The number of observations in the new data set is the sum of the number of observations
in the master data set and the number of unmatched observations in the transaction data
set.
For complete information about the UPDATE and the MODIFY statements, see SAS
Statements: Reference.
Syntax of the UPDATE Statement
Use this form of the UPDATE statement to update a master data set:
UPDATE master-data-set transaction-data-set;
BY variable-list;
where
master-data-set
names the SAS data set that is used as the master file.
transaction-data-set
names the SAS data set that contains the changes to be applied to the master data set.
variable-list
specifies the variables by which observations are matched.
If the transaction data set contains duplicate values of the BY variable, SAS applies both
transactions to the observation. The last values that are copied into the program data
vector are written to the new data set. If your data is in this form, use the MODIFY
statement instead of the UPDATE statement to process your data.
CAUTION:
Values of the BY variable must be unique for each observation in the master
data set. If the master data set contains two observations with the same value of the
BY variable, the first observation is updated and the second observation is ignored.
SAS writes a warning message to the log when the DATA step executes.
For complete information about the UPDATE statement, see SAS Statements: Reference.
Syntax of the MODIFY Statement
This form of the MODIFY statement is used in the examples that follow:
MODIFY master-data–set;
BY variable-list;
where
master-data–set
specifies the SAS data set that you want to modify.
variable-list
names each variable by which the data set is ordered.
Note: The MODIFY statement does not support changing the descriptor portion of a
SAS data set, such as adding a variable.
For complete information, see MODIFY Statement in the SAS Statements: Reference.
DATA Step Processing with the UPDATE Statement
Compilation phase
SAS reads the descriptor information of each data set that is named in the
UPDATE statement and creates a program data vector that contains all the
variables from all data sets as well as variables created by the DATA step.
498 Chapter 21 Reading, Combining, and Modifying SAS Data Sets
SAS creates the FIRST.variable and LAST.variable for each variable that is
listed in the BY statement.
Execution – Step 1
SAS looks at the first observation in each data set that is named in the UPDATE
statement to determine which BY group should appear first. If the transaction BY
value precedes the master BY value, SAS reads from the transaction data set only
and sets the variables from the master data set to missing.
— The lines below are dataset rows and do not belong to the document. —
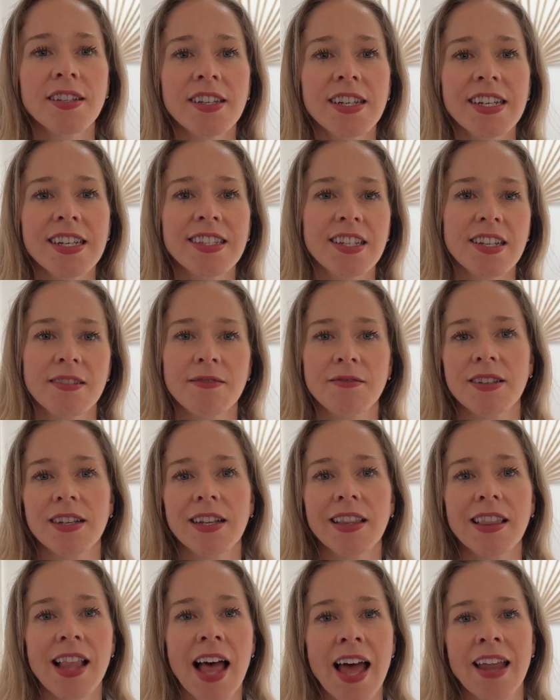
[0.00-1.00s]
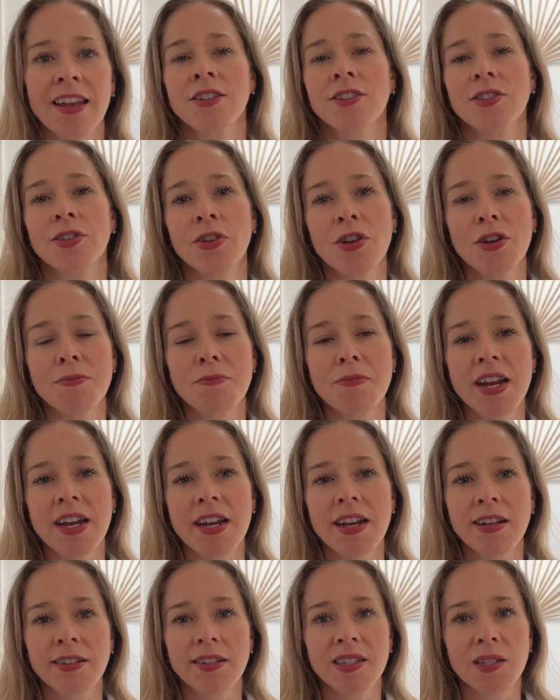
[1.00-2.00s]
is a Latin term
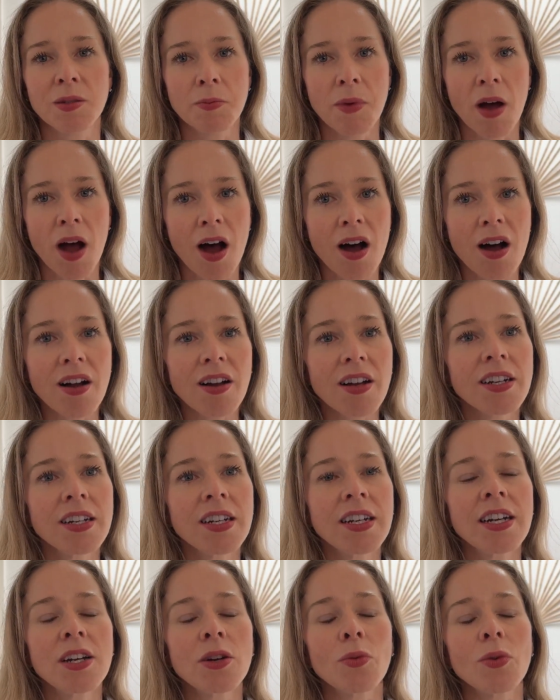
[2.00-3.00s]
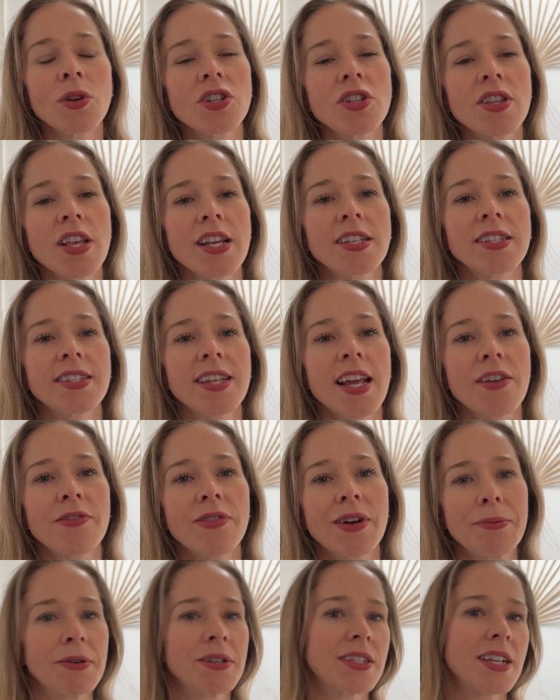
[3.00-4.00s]
meaning spark, which they say
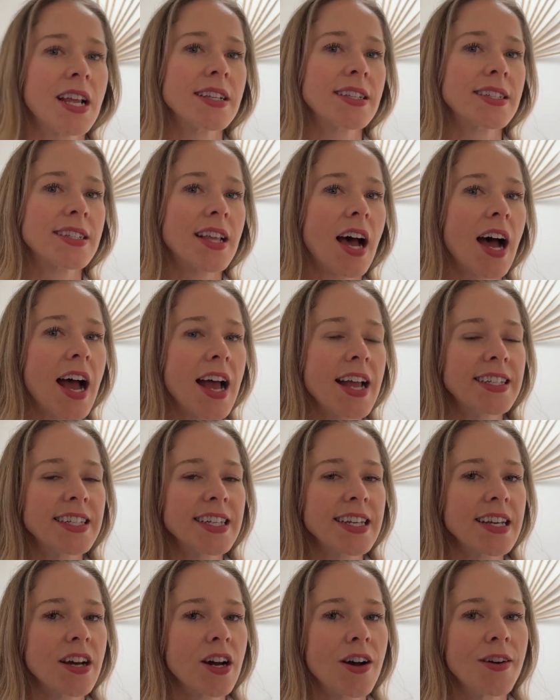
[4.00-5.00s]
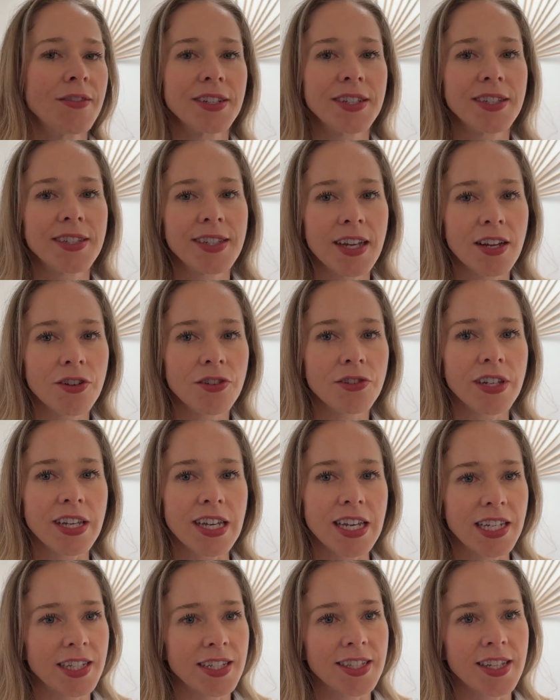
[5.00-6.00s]
represents the idea of a single
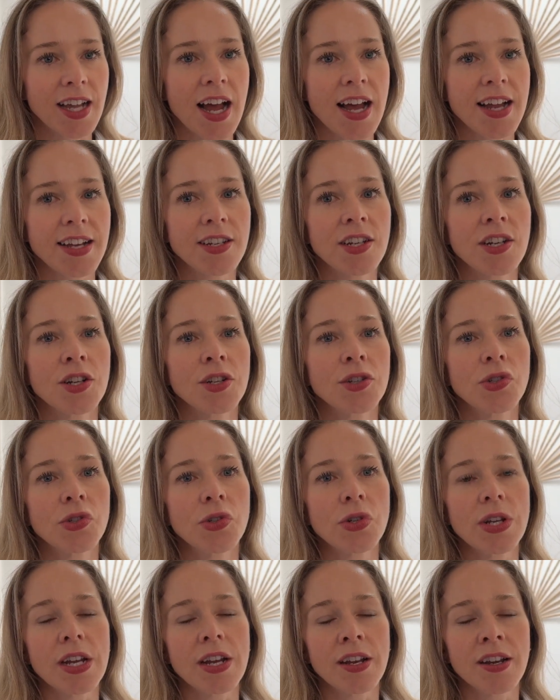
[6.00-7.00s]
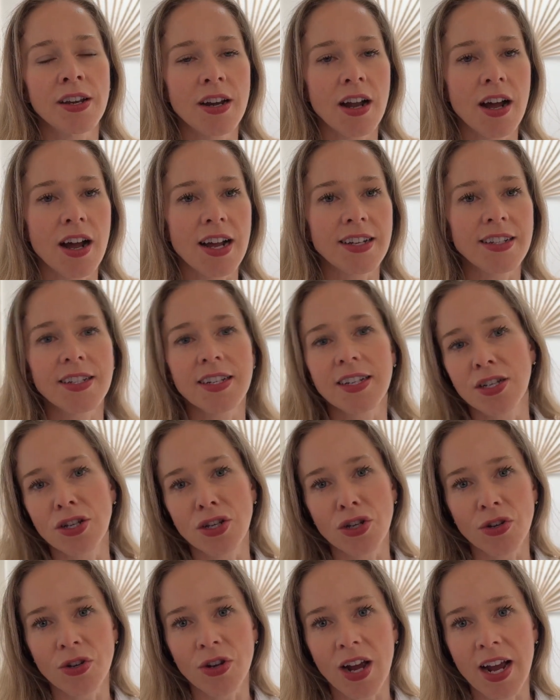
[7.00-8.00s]
insight to ignite a
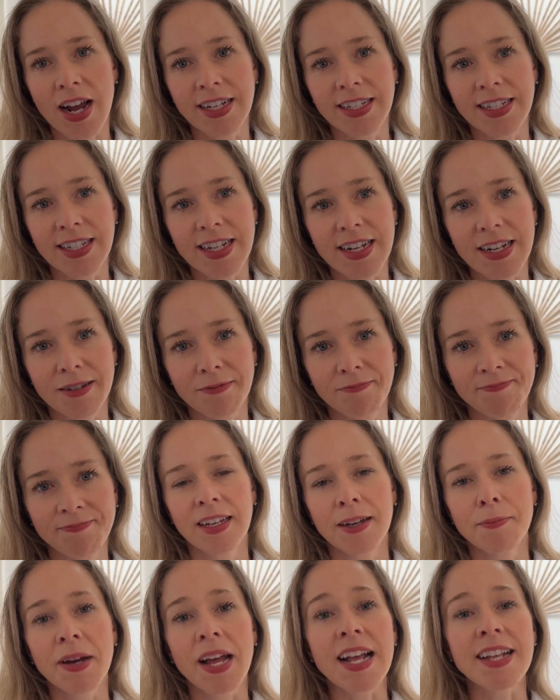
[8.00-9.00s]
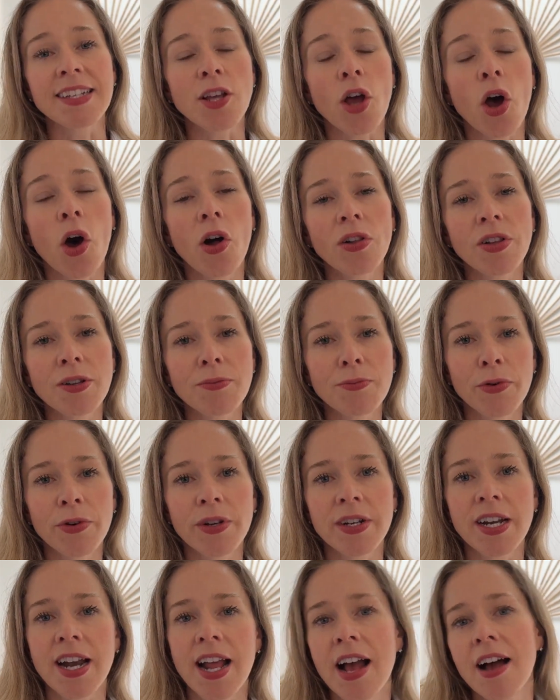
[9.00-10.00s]
new idea. But as Colin
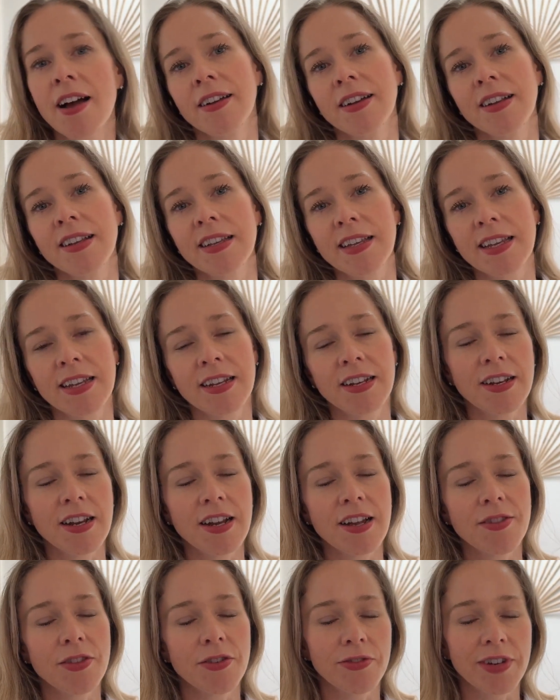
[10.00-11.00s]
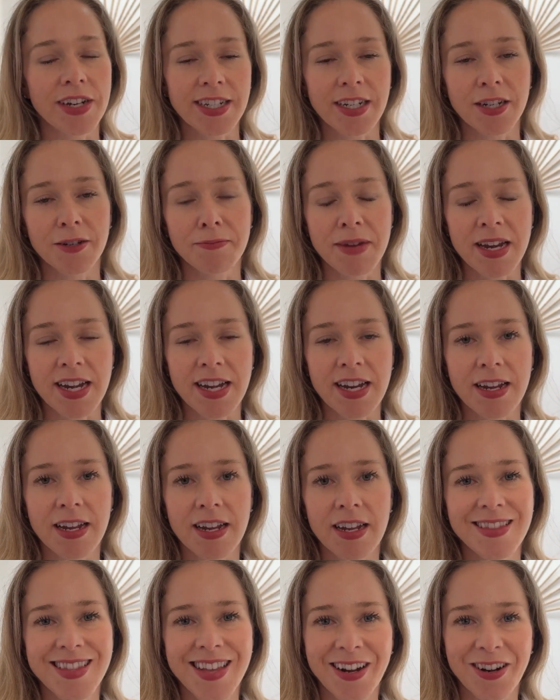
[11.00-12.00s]
pointed out in the Retail
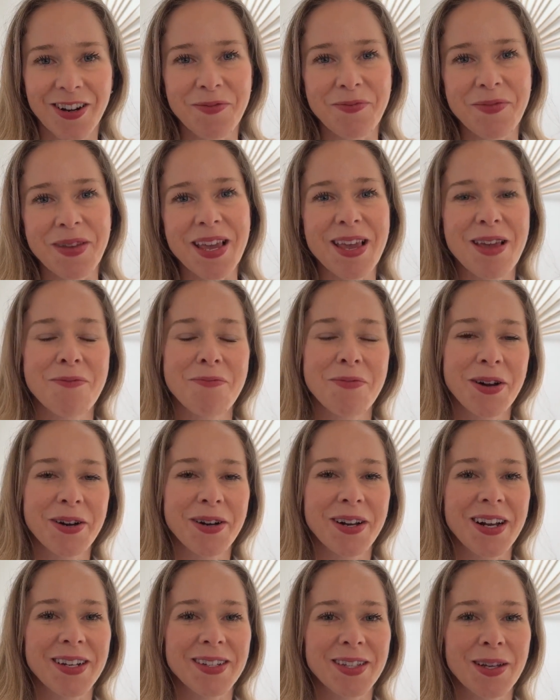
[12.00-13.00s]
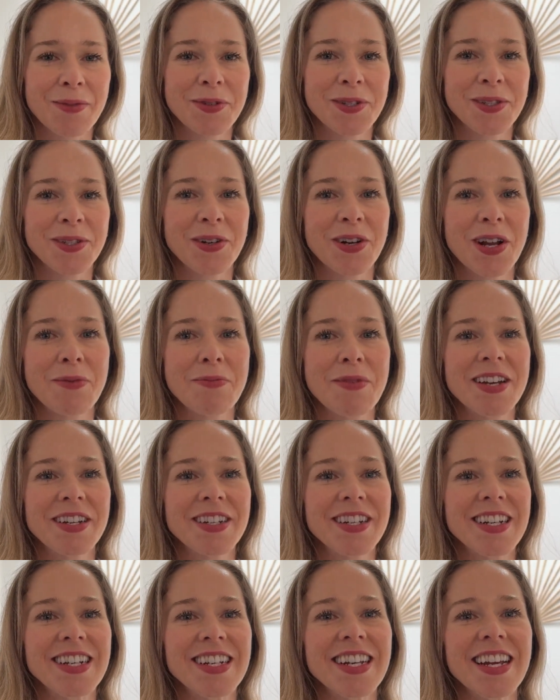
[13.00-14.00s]
Media Therapy podcast episode I
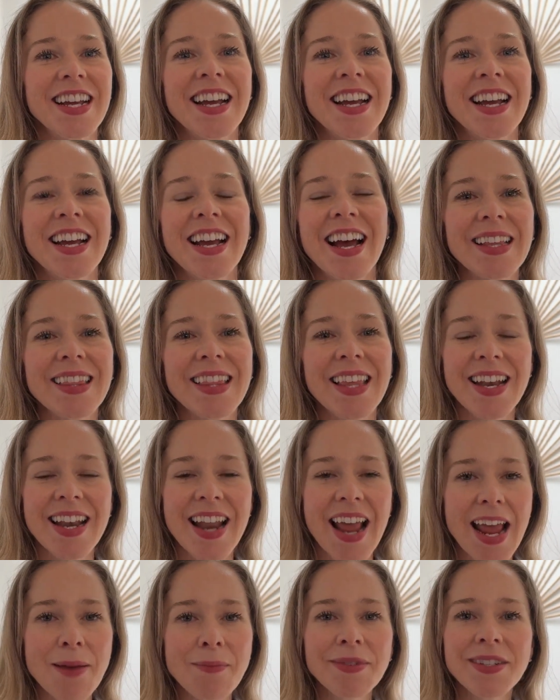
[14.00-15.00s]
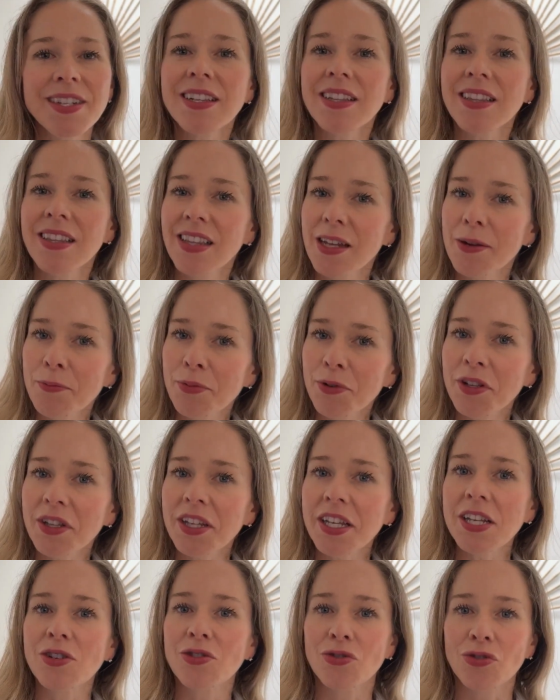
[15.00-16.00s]
mentioned, the name
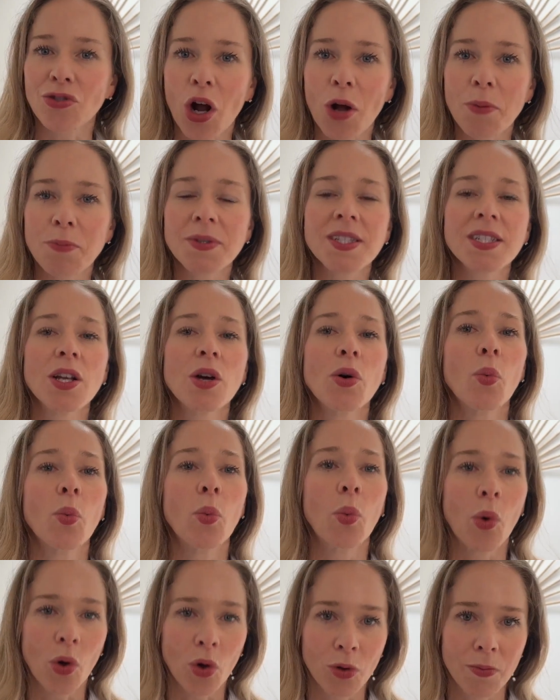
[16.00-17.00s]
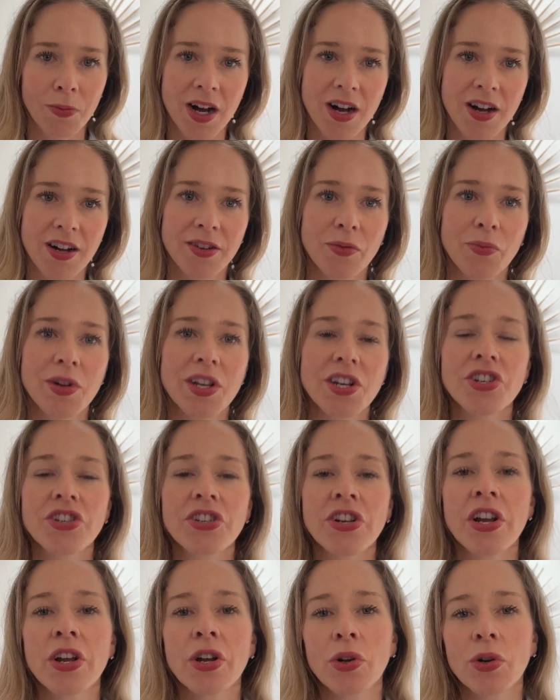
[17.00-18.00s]
deliberately drops Walmart,
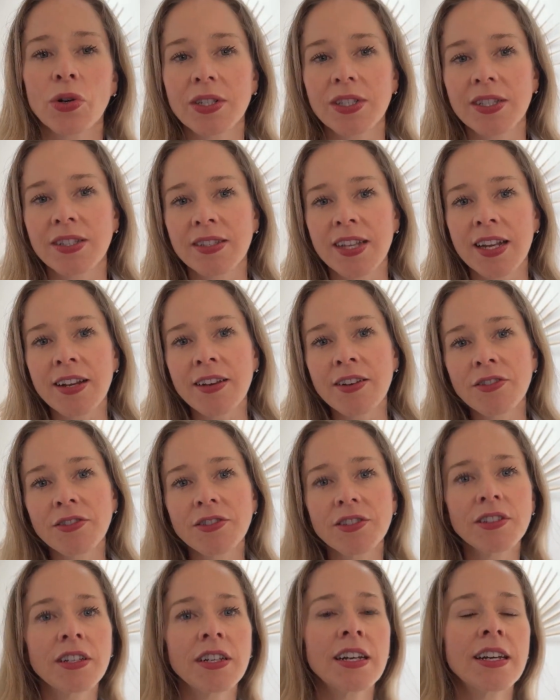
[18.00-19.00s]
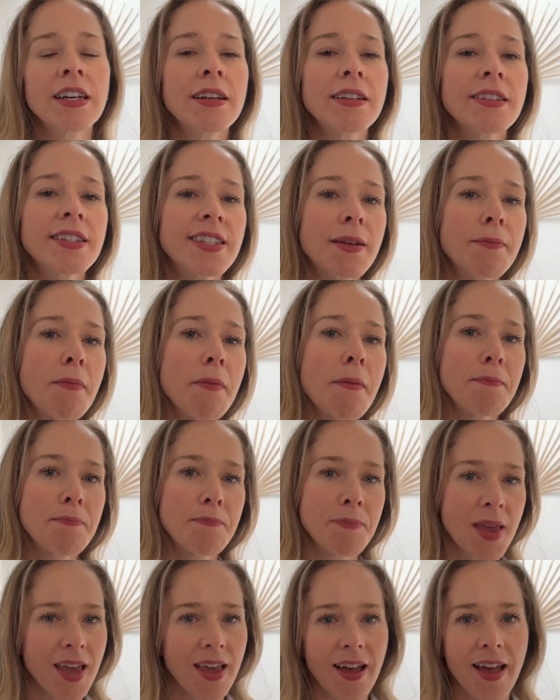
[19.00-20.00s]
which could signal some
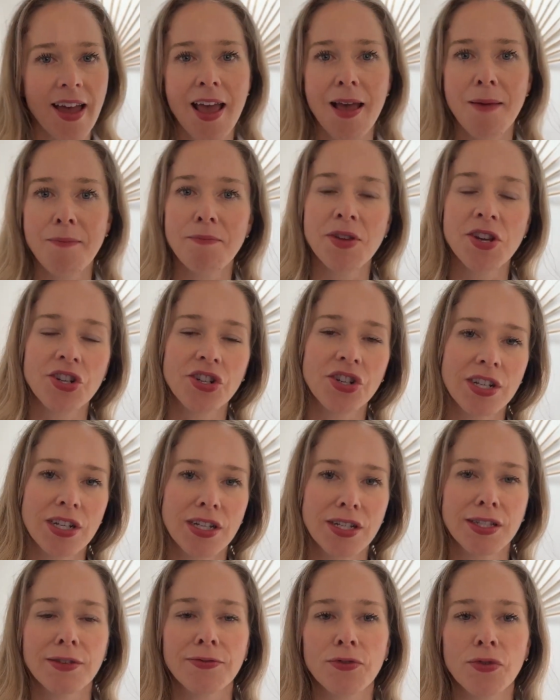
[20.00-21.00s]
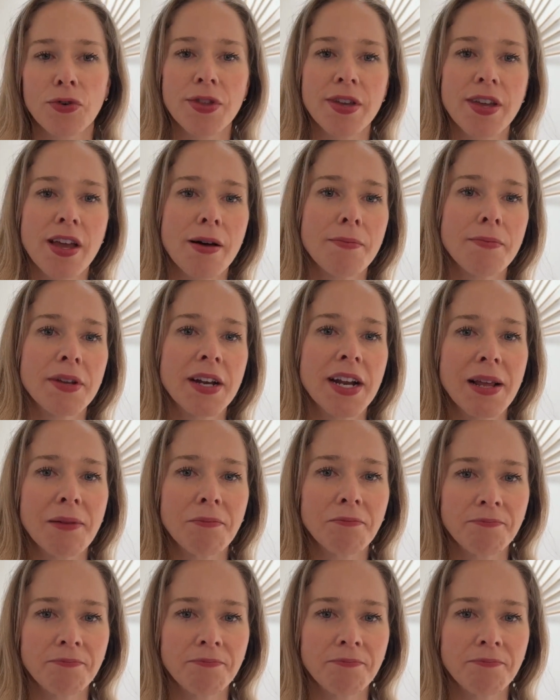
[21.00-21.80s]
bigger ambitions for the company.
If the master BY value
precedes the transaction BY value, SAS reads from the master data set only and sets
the unique variables from the transaction data set to missing. If the BY values in the
master and transaction data sets are equal, it applies the first transaction by copying
the nonmissing values into the program data vector.
Execution – Step 2
After completing the first transaction, SAS looks at the next observation in the
transaction data set. If SAS finds one with the same BY value, it applies that
transaction too. The first observation then contains the new values from both
transactions. If no other transactions exist for that observation, SAS writes the
observation to the new data set and sets the values in the program data vector to
missing. SAS repeats these steps until it has read all observations from all BY groups
in both data sets.
Updating with Nonmatched Observations, Missing Values, and New
Variables
In the UPDATE statement, if an observation in the master data set does not have a
corresponding observation in the transaction data set, SAS writes the observation to the
new data set without modifying it. Any observation from the transaction data set that
does not correspond to an observation in the master data set is written to the program
data vector and becomes the basis for an observation in the new data set. The data in the
program data vector can be modified by other transactions before it is written to the new
data set. If a master data set observation does not need updating, the corresponding
observation can be omitted from the transaction data set.
SAS does not replace existing values in the master data set with missing values if those
values are coded as periods (for numeric variables) or blanks (for character variables) in
the transaction data set. To replace existing values with missing values, you must either
create a transaction data set in which missing values are coded with the special missing
value characters, or use the UPDATEMODE=NOMISSINGCHECK statement option.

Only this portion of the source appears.